Collectively, US households have gained about $2.5 trillion in excess savings during the pandemic and more than half of US states recorded their strongest-ever personal income growth in 2021.

Housing affordability may be plummeting — but that doesn't mean Americans are likely to lose their homes if the real estate bubble bursts.

Home prices have soared to new highs as buyers continue to duke it out for the limited amount of homes available for sale. As the imbalance widens, fears of a second foreclosure crisis, like the one in 2008, have flooded financial markets.

Odeta Kushi, the chief economist at First American, thinks that's unlikely to happen for two reasons. Both have to do with the fact that homebuyers are in a far better financial position than they were in 2008.

"First, the housing market is in a much stronger position compared with a decade ago," Kushi told Insider. "Accompanied by more rigorous lending standards, the household debt-to-income ratio is at a four-decade low and household equity near a three-decade high."

The debt-to-income ratio is a common measure of financial health that compares the total amount of debt a person owes each month to their income. It is considered in mortgage applications.

Despite inflation surging to a 40-year high in February, Americans still have a tremendous amount of wealth. Collectively, households have gained about $2.5 trillion in excess savings during the pandemic and more than half of US states recorded their strongest-ever personal income growth in 2021. With the average mortgage borrower currently owning about $185,000 in tappable home equity — the amount of money a homeowner can access while retaining at least 20% equity in their homes — the Covid-19 housing market hardly resembles the housing bubble that gave rise to the 2008 foreclosure crisis. 

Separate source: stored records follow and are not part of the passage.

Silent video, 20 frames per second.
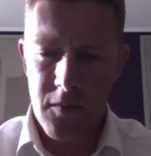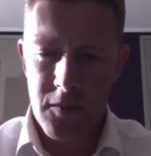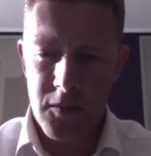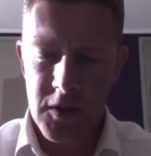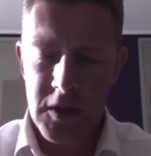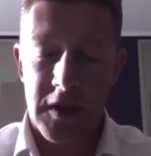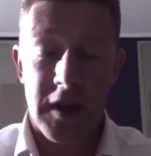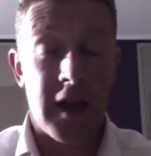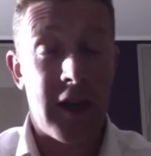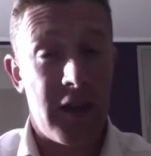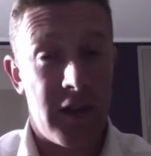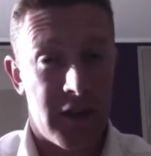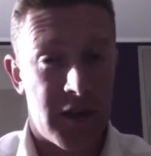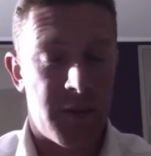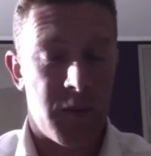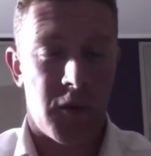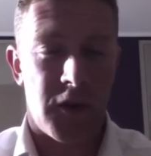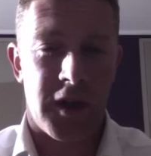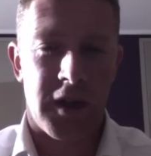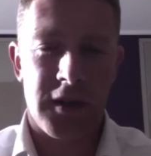This
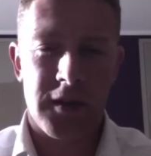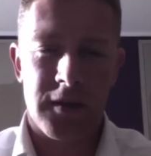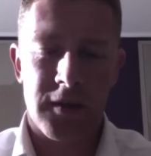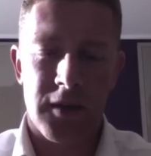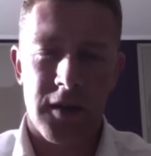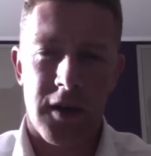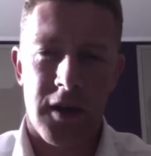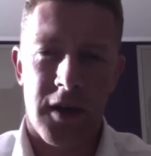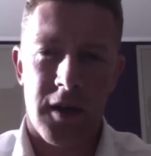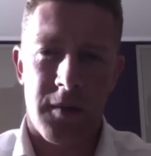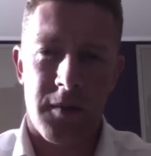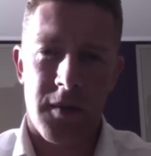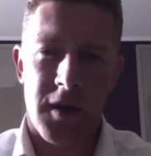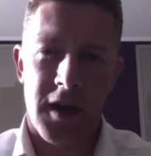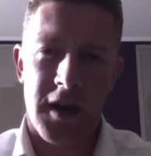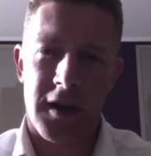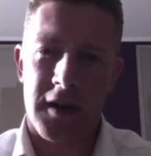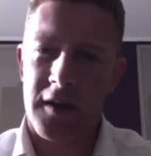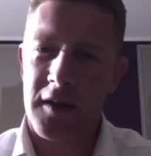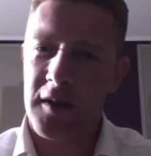morning, I
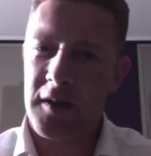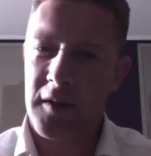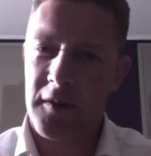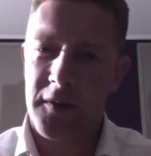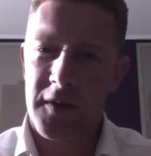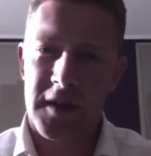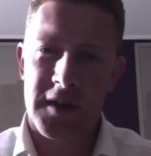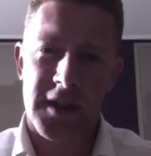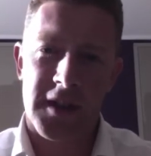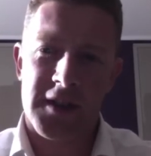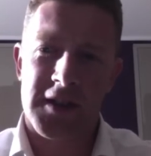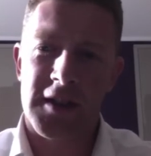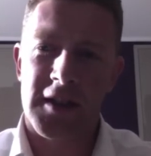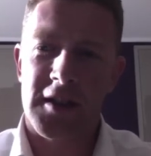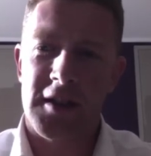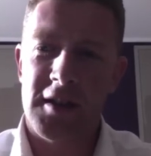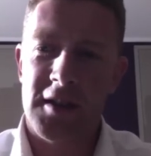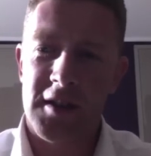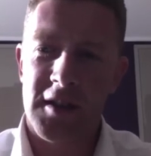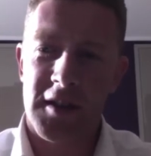had another fantastic
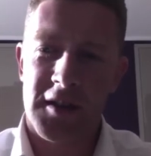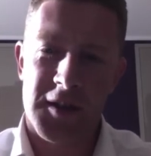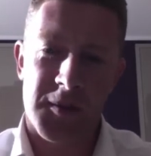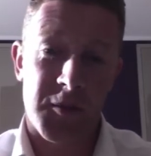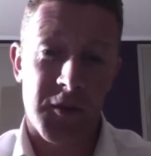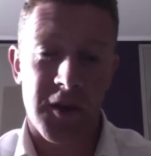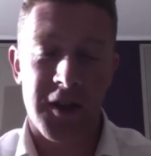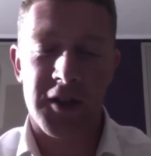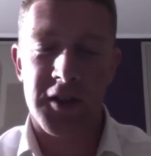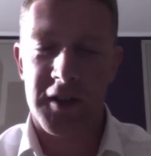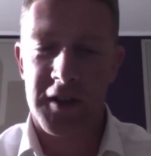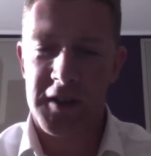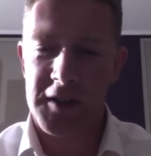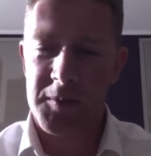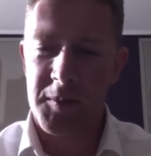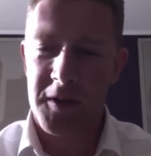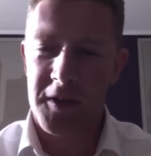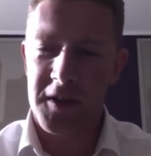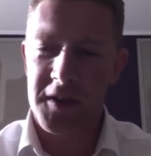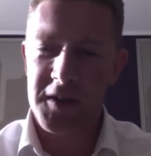inspirational
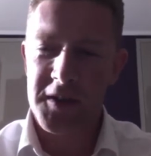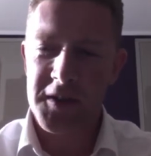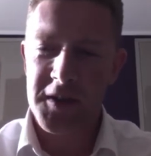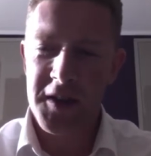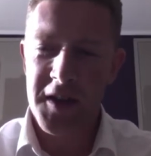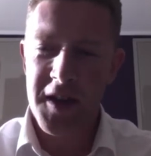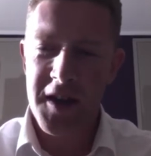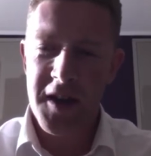experience.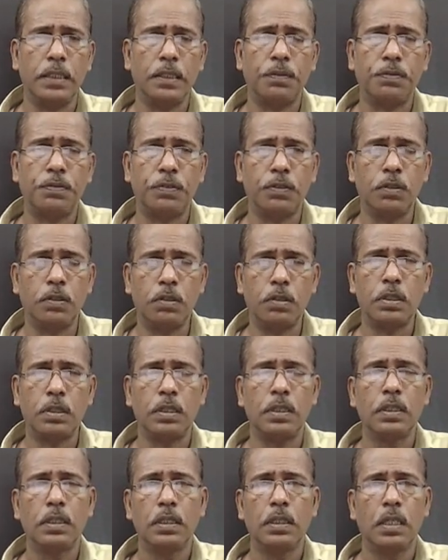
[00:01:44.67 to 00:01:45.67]
The 4
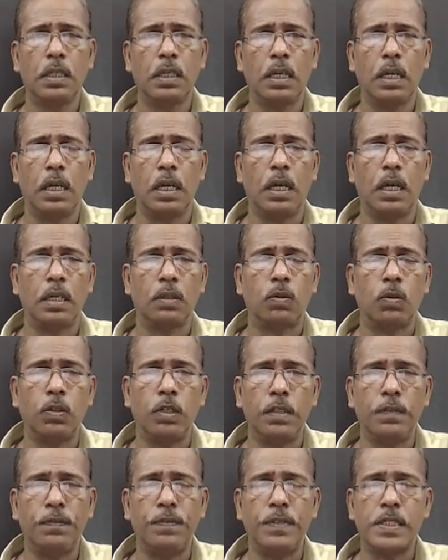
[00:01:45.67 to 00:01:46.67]
and
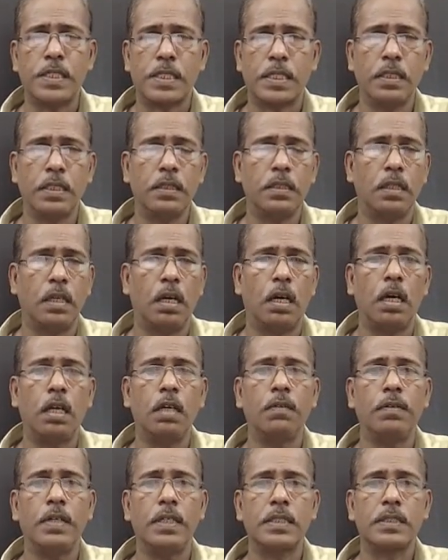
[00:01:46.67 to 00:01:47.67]
coefficient
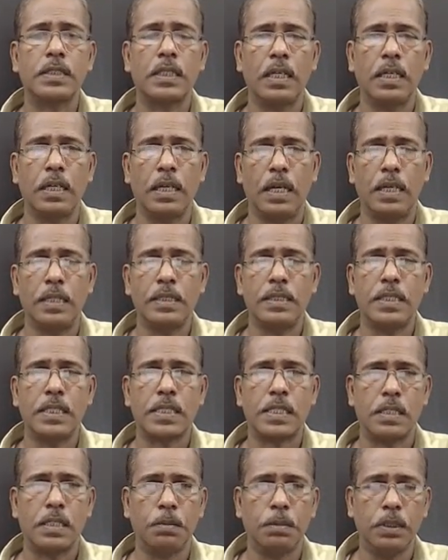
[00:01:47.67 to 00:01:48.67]
always
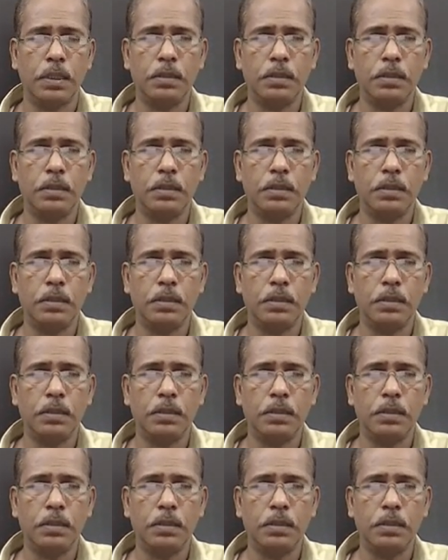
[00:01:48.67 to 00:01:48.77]
adjustable.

Holden Lewis, an analyst at NerdWallet, told Insider he agrees.
"When the housing market crashed in 2008 and 2009, it was because many people owed more than their houses were worth," Lewis said. "So when they couldn't afford to make their payments, they lacked the ability to sell their homes, pay off their mortgages, and start over. They ended up in foreclosure instead."
That's not going to happen this time, he says. According to Lewis, the real estate market is in a far better position as banks and lenders have raised the standards for acquiring loans. 

"In 2008, the saying was that if you could fog a mirror, you could get a mortgage," he said. "Lending standards were lax, and borrowers didn't even need to prove that they earned enough money to afford their monthly payments."

Lending standards are stricter now than they were in 2008. The US government has since enacted the Dodd-Frank Wall Street Reform and Consumer Protection Act to help prevent some of the predatory lending practices that spurred the subprime mortgage crisis. No-money-down mortgages are almost unheard of and borrowers have to go through larger hoops to qualify for a mortgage.

All these factors combined with historically high home prices and robust homebuyer demand means American homeowners are sitting pretty. 

"If buyers can't afford to pay their mortgages, they can sell their homes, pay off their mortgages in full, and avoid foreclosure," Lewis said. "There will be few foreclosures for the foreseeable future, and that means a housing crash is unlikely."